Thursday, September 6, 2012

The Heartbreak Kid

The Heartbreak Kid; black comedy, USA, 1972; D: Elaine May, S: Charles Grodin, Cybill Shepherd, Jeannie Berlin, Eddie Albert

New York. Lenny meets Lila in a bar and decides to marry her spontaneously. However, during their honeymoon in Miami, he soon finds out that the gaps between them are much more problematic than he thought since her "unknown" side is actually turning him off. He meets the beautiful Kelly at the beach and falls in love with her. After divorcing Lila, Lenny drives all the way to Kelly's college, but she suddenly acts cold and ignores him. However, he still manages to charm her and even persuade her angry father to accept their marriage.

As the unwritten rule says, a movie is sometimes only important if it gets a remake, and after the Farrelly's "The Heartbreak Kid" many were again curious to divert their attention to the original from 1972. Seeing it again, one can agree that the original is better, but not by that much. It is the second out of only four films directed by Elaine May, who here got a better treatment than her debut "A New Leaf" and was even given a screenplay by the acclaimed writer Neil Simon.
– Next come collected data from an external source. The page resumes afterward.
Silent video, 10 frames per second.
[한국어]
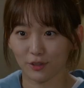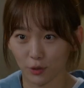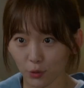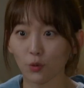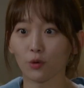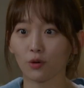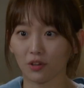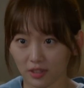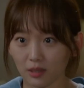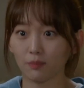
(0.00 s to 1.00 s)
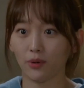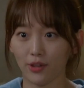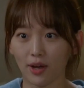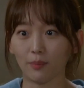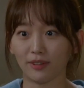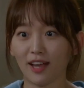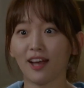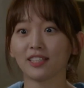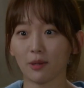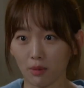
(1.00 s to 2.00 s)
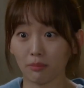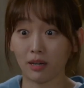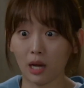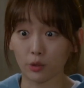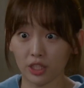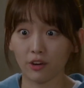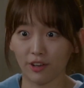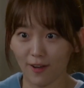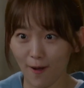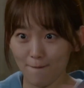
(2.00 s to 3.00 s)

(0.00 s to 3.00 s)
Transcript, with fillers: 저도 거듭 환영합니다. 상반길라 오신 거요.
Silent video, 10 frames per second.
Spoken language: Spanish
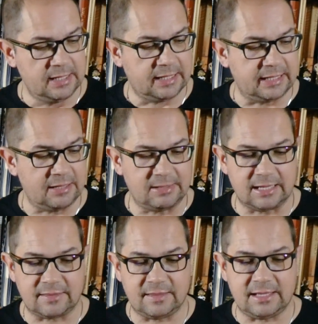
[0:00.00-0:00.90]
quería
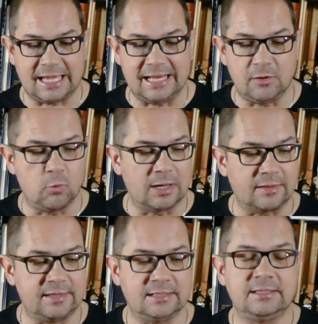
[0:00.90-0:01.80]
hablar de El
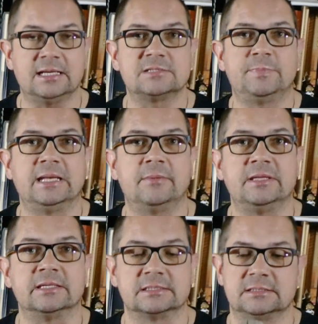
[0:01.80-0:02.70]
Guardián de las
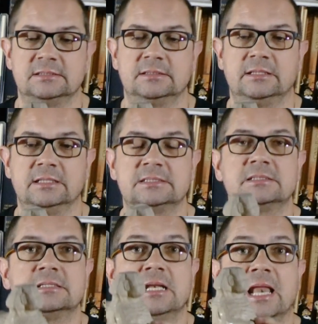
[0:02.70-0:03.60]
Pirámides, que
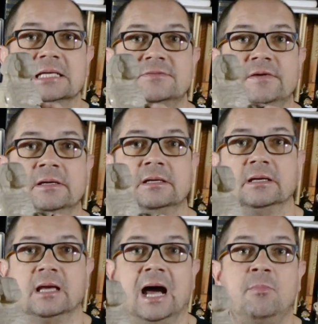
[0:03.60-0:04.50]
es la Esfinge,
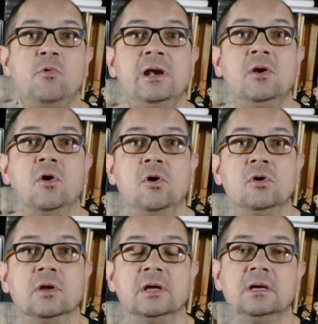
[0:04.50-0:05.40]
Abu el
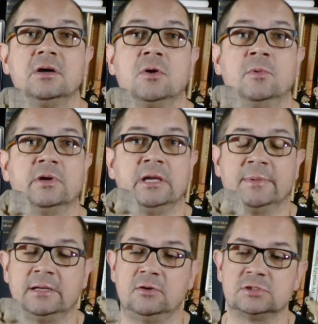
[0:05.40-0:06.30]
Hol, como lo
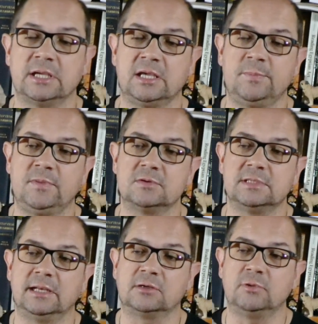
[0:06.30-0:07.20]
llaman los
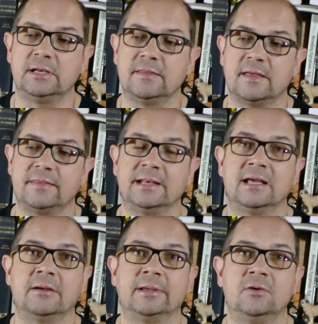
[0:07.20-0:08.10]
egipcios en la actualidad, en
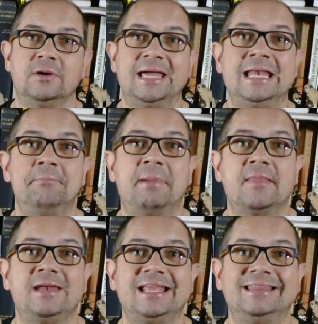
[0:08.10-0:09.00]
árabe, ¿no? El
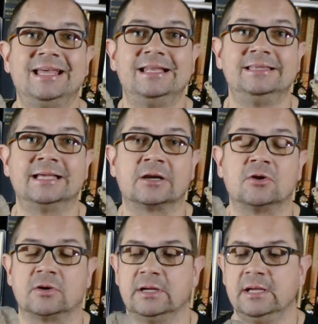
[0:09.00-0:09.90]
padre del
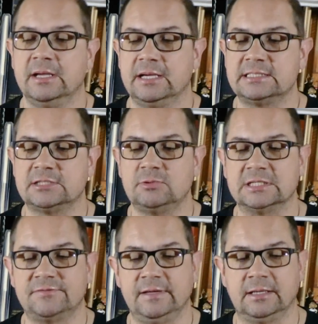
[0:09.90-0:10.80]
terror. Esta es
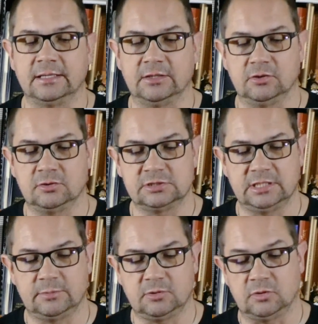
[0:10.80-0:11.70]
una esfinge que yo
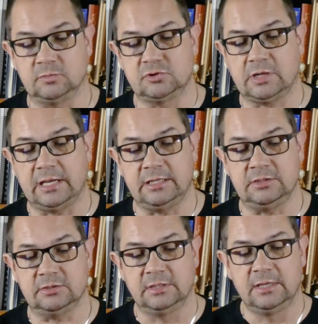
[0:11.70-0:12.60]
conservo con mucho cariño,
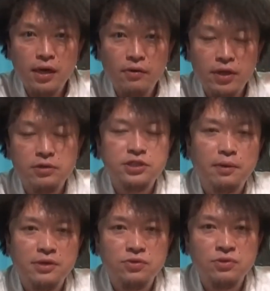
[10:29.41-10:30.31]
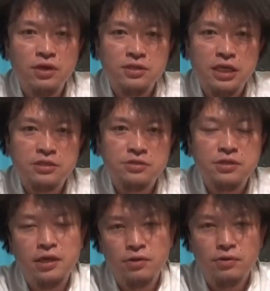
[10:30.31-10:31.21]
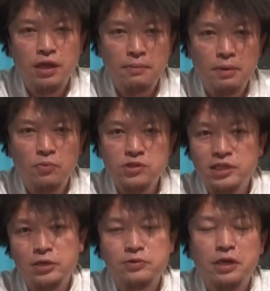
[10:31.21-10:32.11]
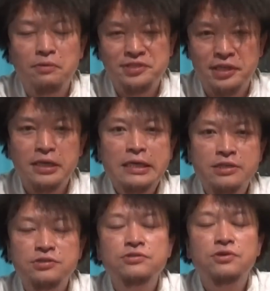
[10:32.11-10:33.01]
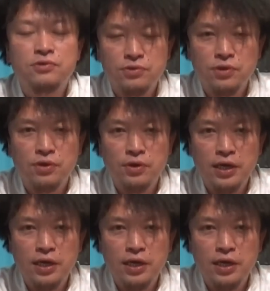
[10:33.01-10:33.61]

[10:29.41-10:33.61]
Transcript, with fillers: えー、私田町音楽祭出演のため申し訳ございません収録と、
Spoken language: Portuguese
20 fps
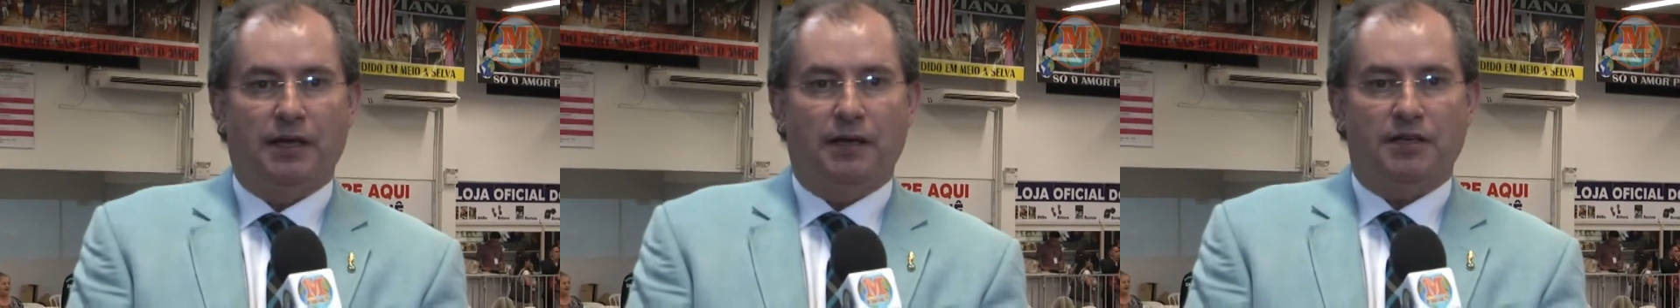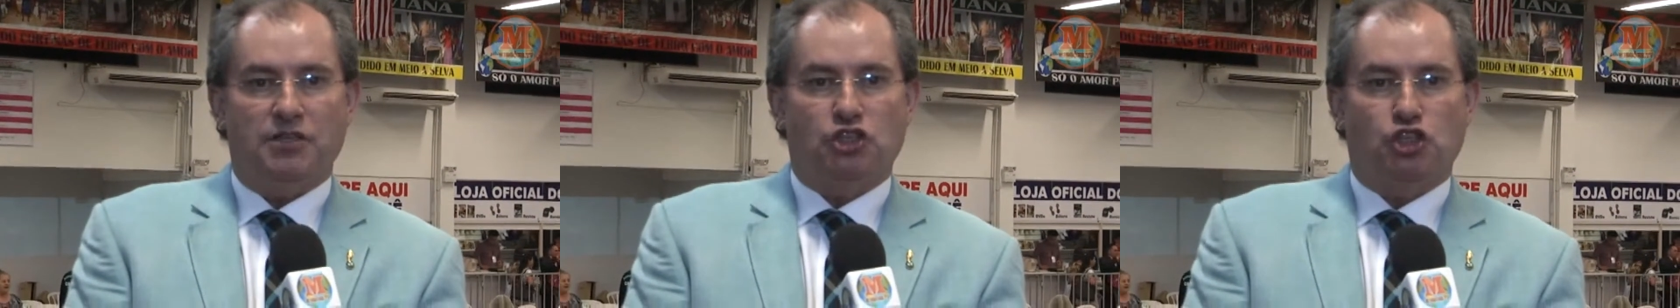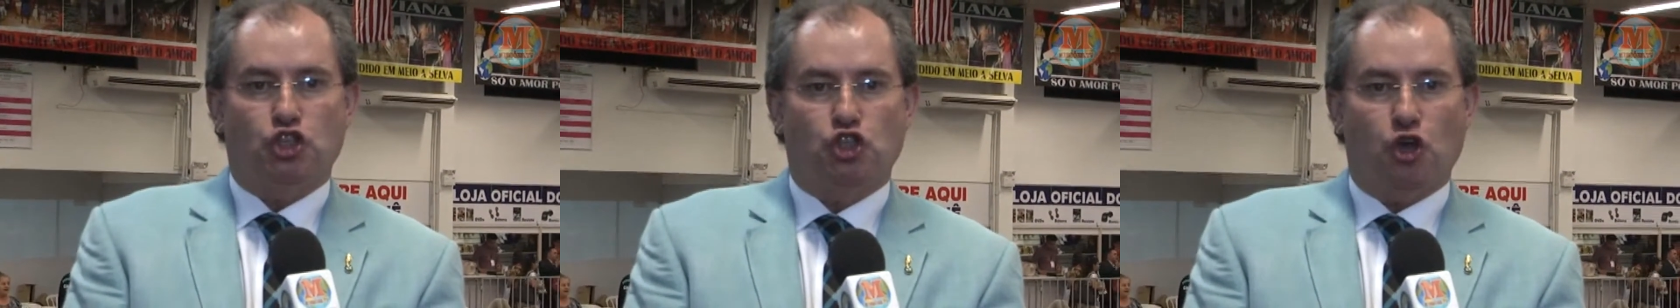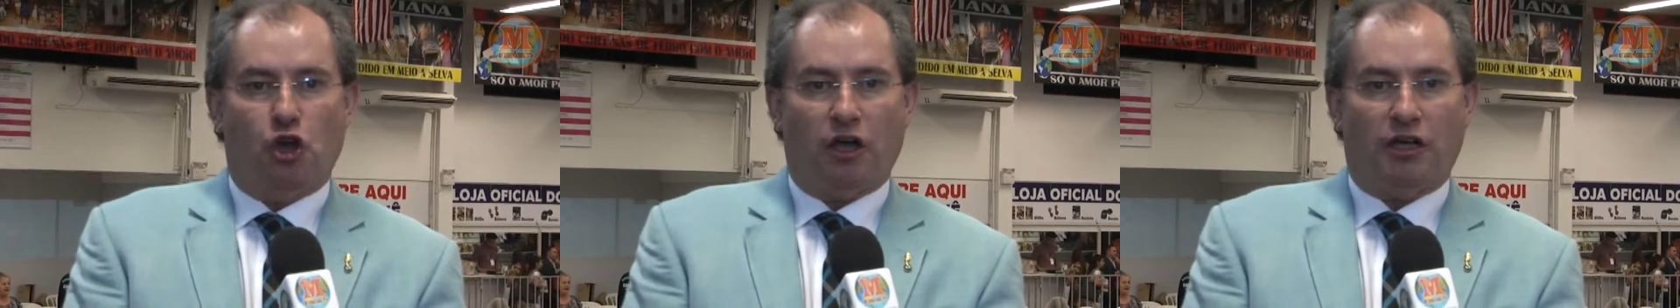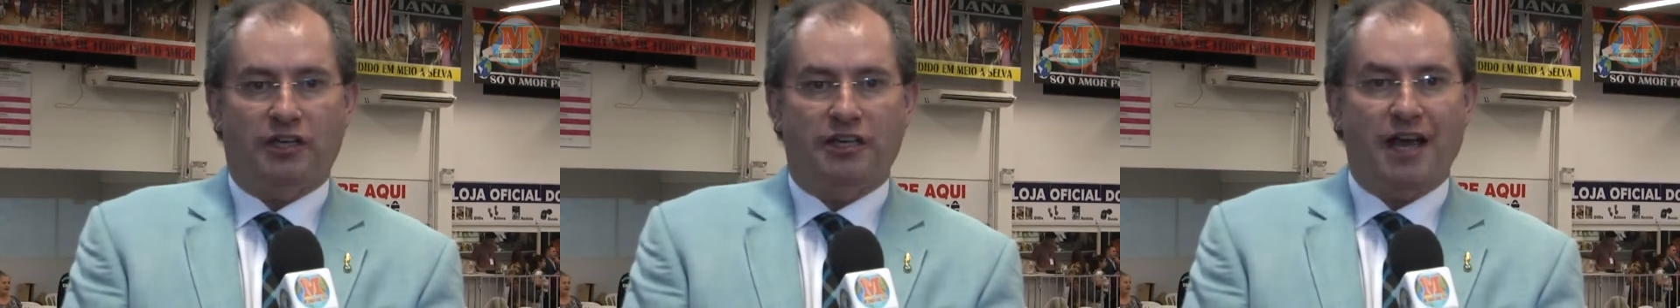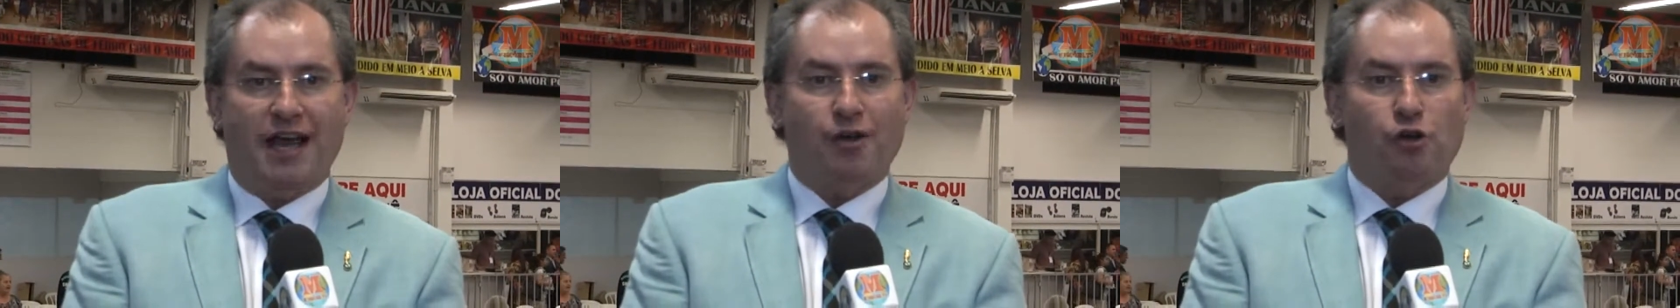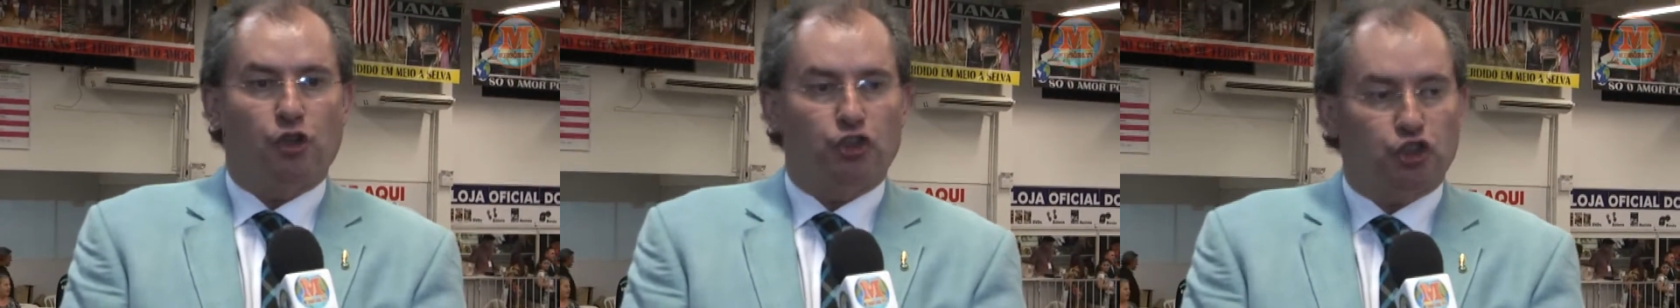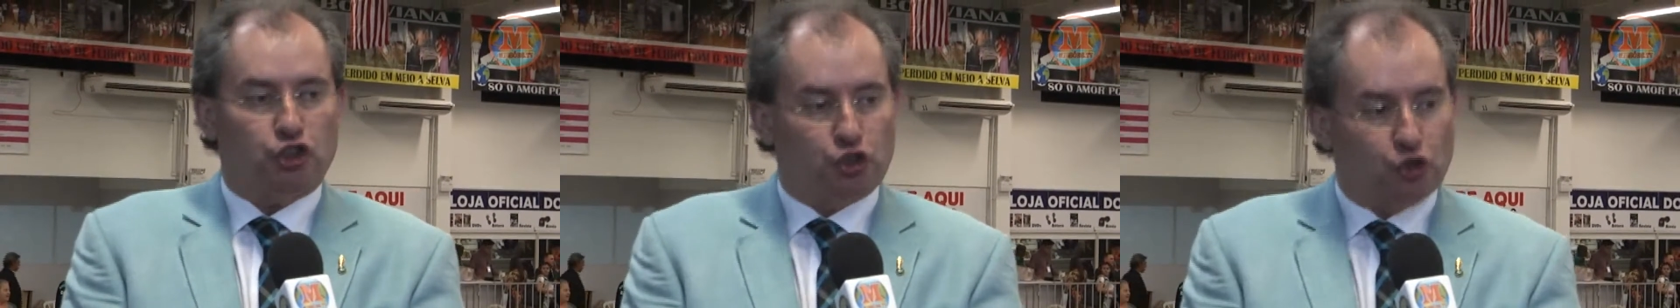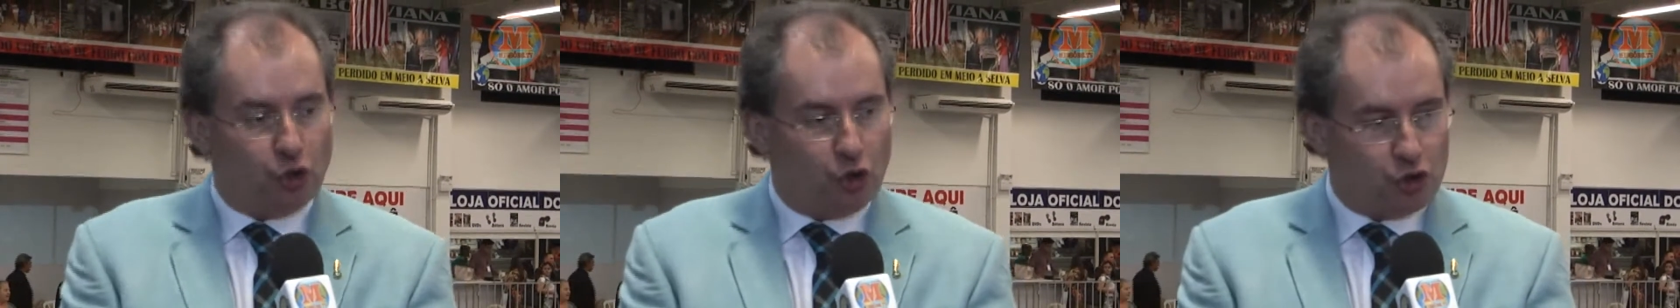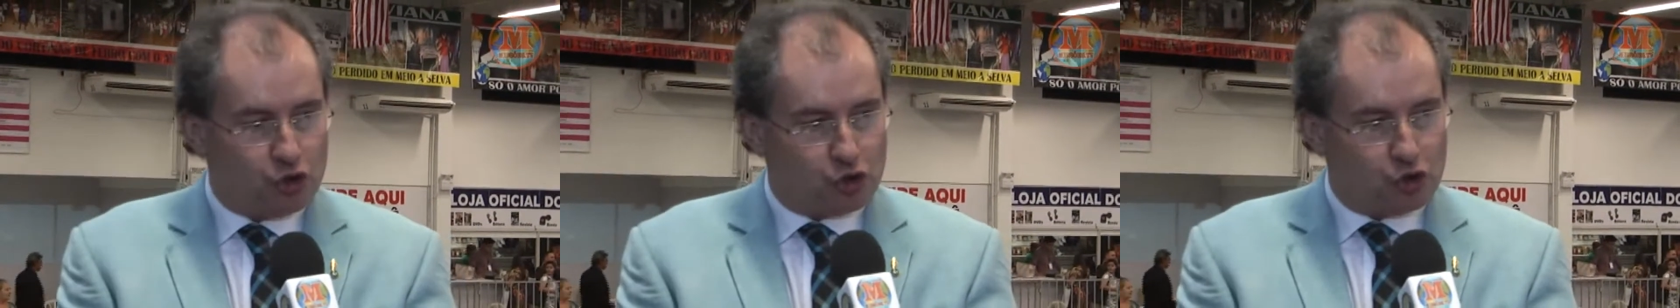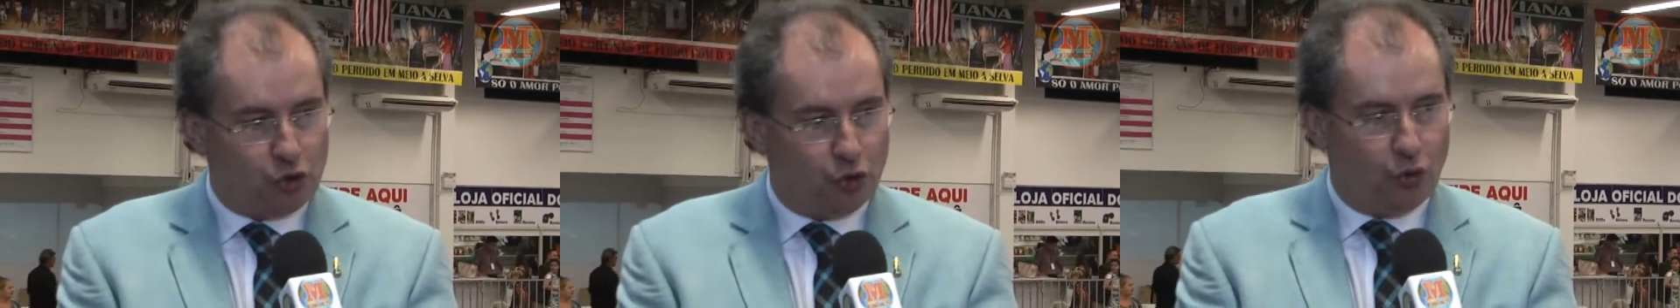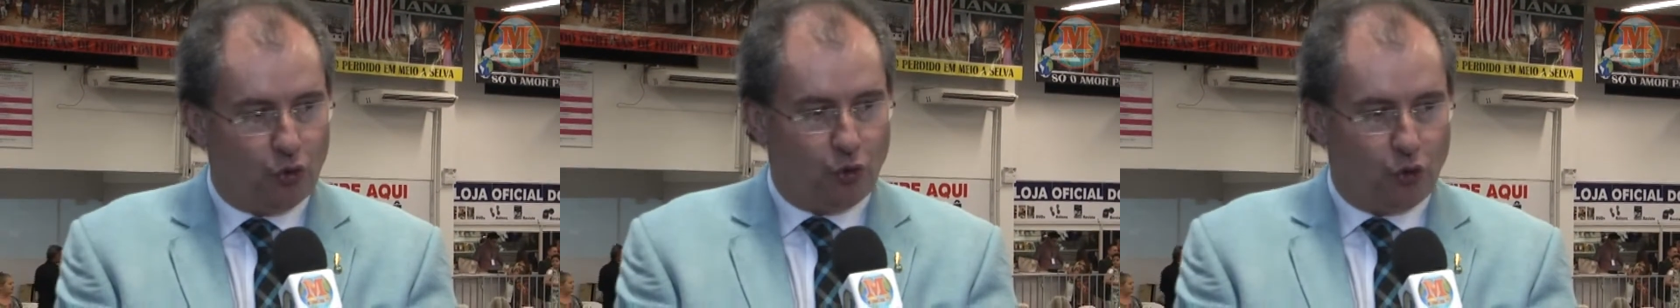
só que é gostoso.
Just like in "Leaf", May again decided to direct a cynical jab at marriage which is why a certain part of conservative viewers never embraced the film for its protagonist who falls in love with another woman on his honeymoon, but Charles Grodin is fine in playing him and even gave the role of a lifetime in the sequence where Kelly's three "boyfriend" students tackle him, but he switches the tables by pretending to be from the Department of Justice, Bureau for narcotics, and uses one of their cigarettes to threaten to get him banned from college. The structure of the storyline is chaotic - the first 30 minutes are bland and uninteresting - the movie is overlong, several jokes backfire (the infamous egg salad scene) whereas the happy ending does not circle out the film at all, but it has several poignant touches, such as the one that implies that Kelly is only interested in men who are already taken, which explains why she suddenly gives Lenny the cold shoulder as soon as he divorces for her. The cliches of the romantic comedy genre are twisted neatly, whereas several lines are comical (upon entering a restaurant and finding out it is out of pecan pie, Lenny complains to the waiter: "They should have said that to us at the door... they should have warned us that there was a danger of running out of pecan pie!").